| Recorded information |
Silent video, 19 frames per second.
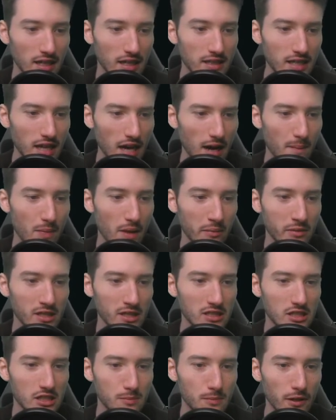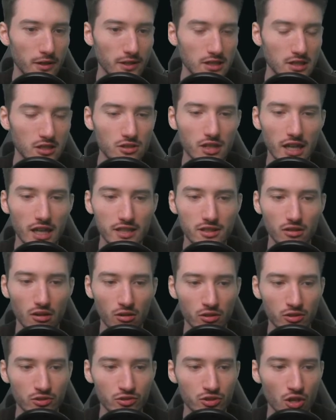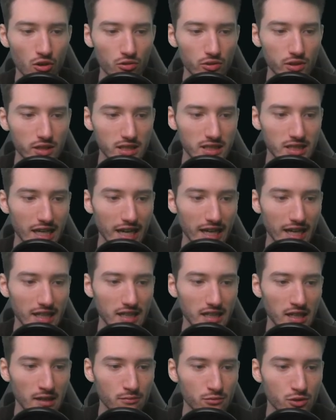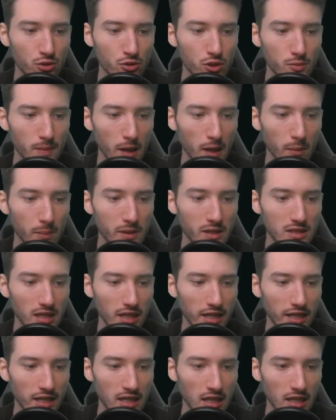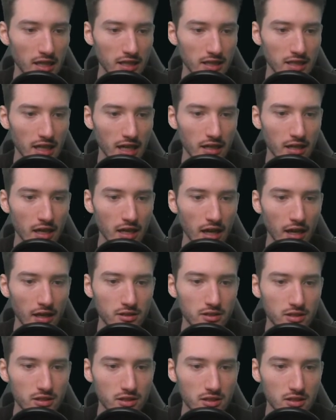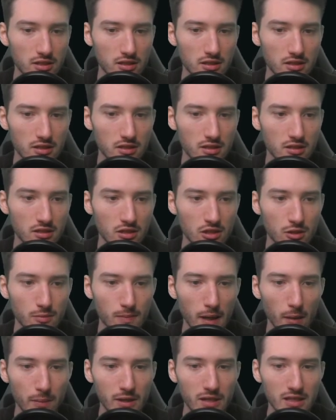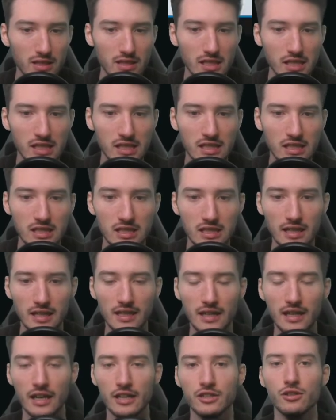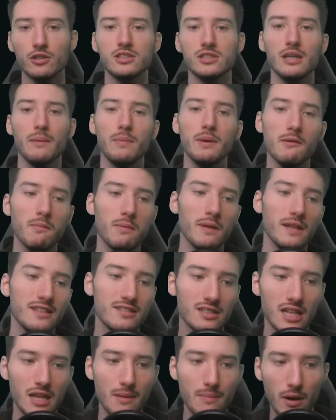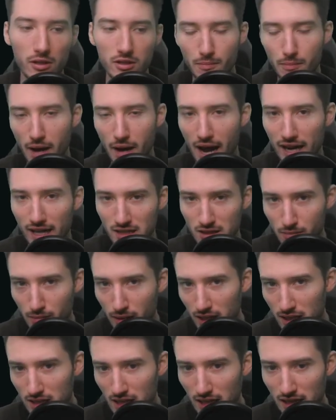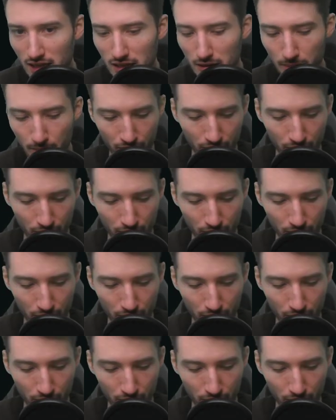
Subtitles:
Yeah, I mean, this is spirits. You guys all know the deck. 2 Spell Pierce, I kind of like that. Spell Pierce is, you know, some people play Slip Out the Back in the main deck.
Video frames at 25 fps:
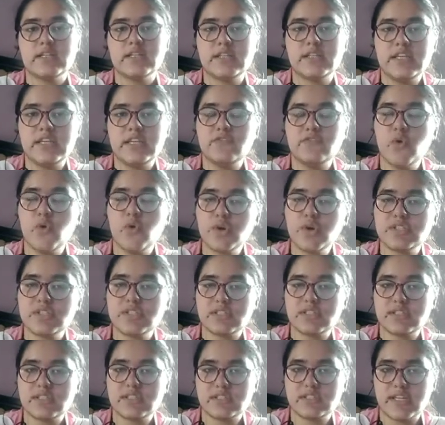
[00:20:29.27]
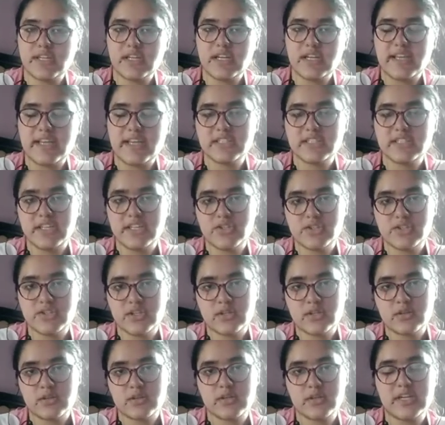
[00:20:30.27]
the forced
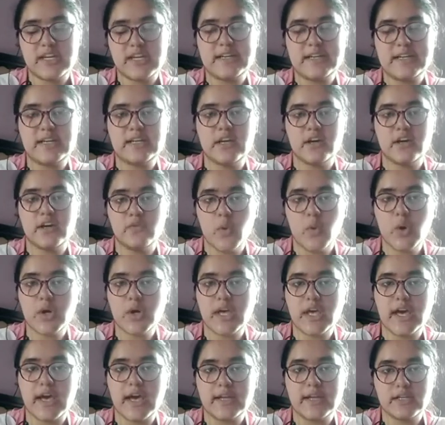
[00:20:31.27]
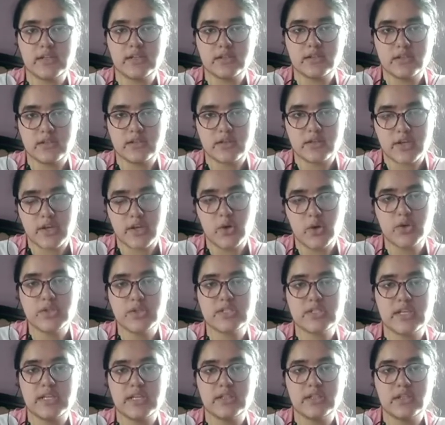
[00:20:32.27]
sterilization created havoc and
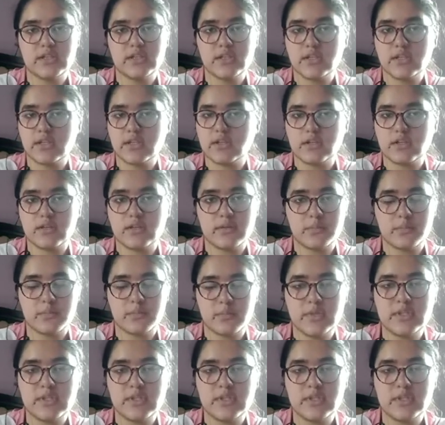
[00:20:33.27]
chaos in the uh,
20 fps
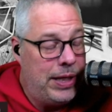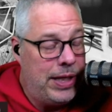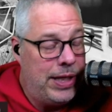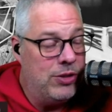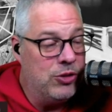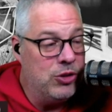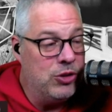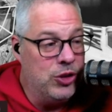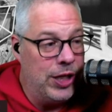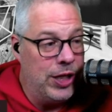
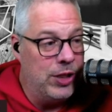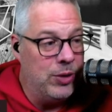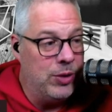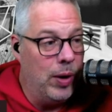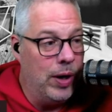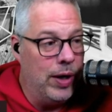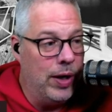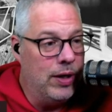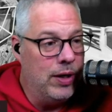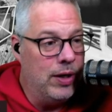it's
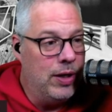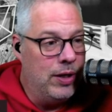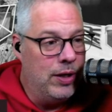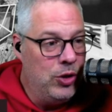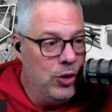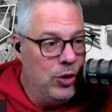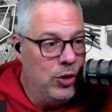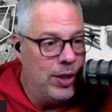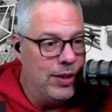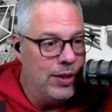genuine.
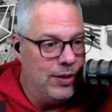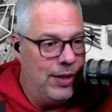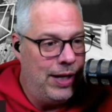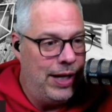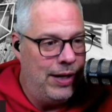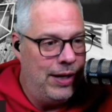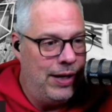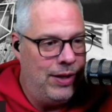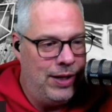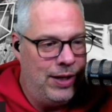You can
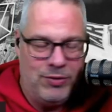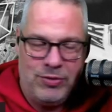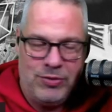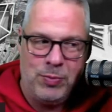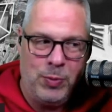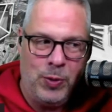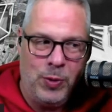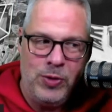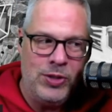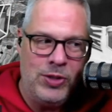they
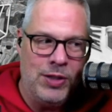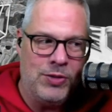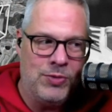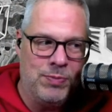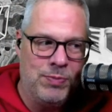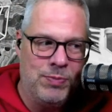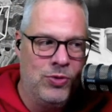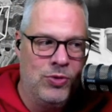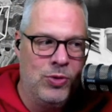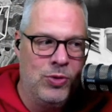Sportsnet
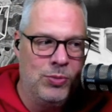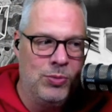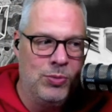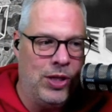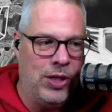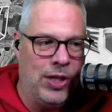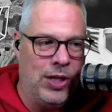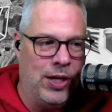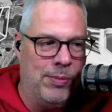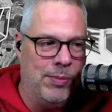zooms
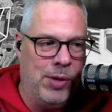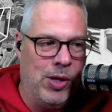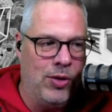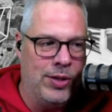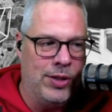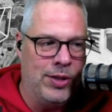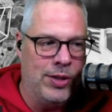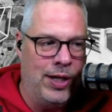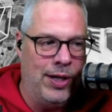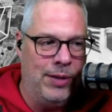in on them all the
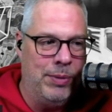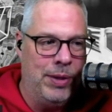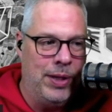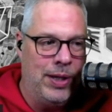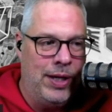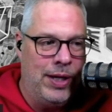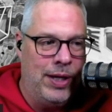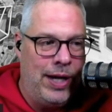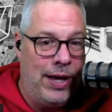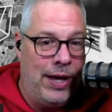time,
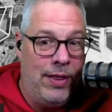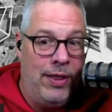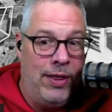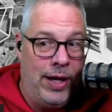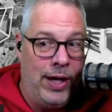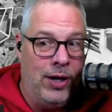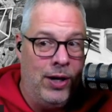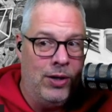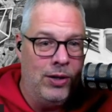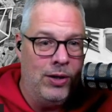and
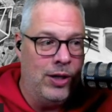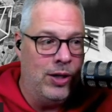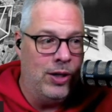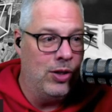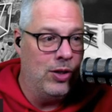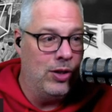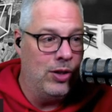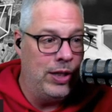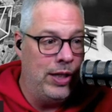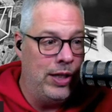they are
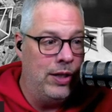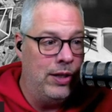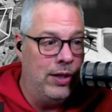literally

| Exercise brief |
Transcribe only the lines from the one holding "[00:20:29.27]" through the last line of the listing above, inclusive, and do not include the pictures.

| Output below |
[00:20:29.27]
[00:20:30.27]
the forced
[00:20:31.27]
[00:20:32.27]
sterilization created havoc and
[00:20:33.27]
chaos in the uh,
20 fps
it's
genuine.
You can
they
Sportsnet
zooms
in on them all the
time,
and
they are
literally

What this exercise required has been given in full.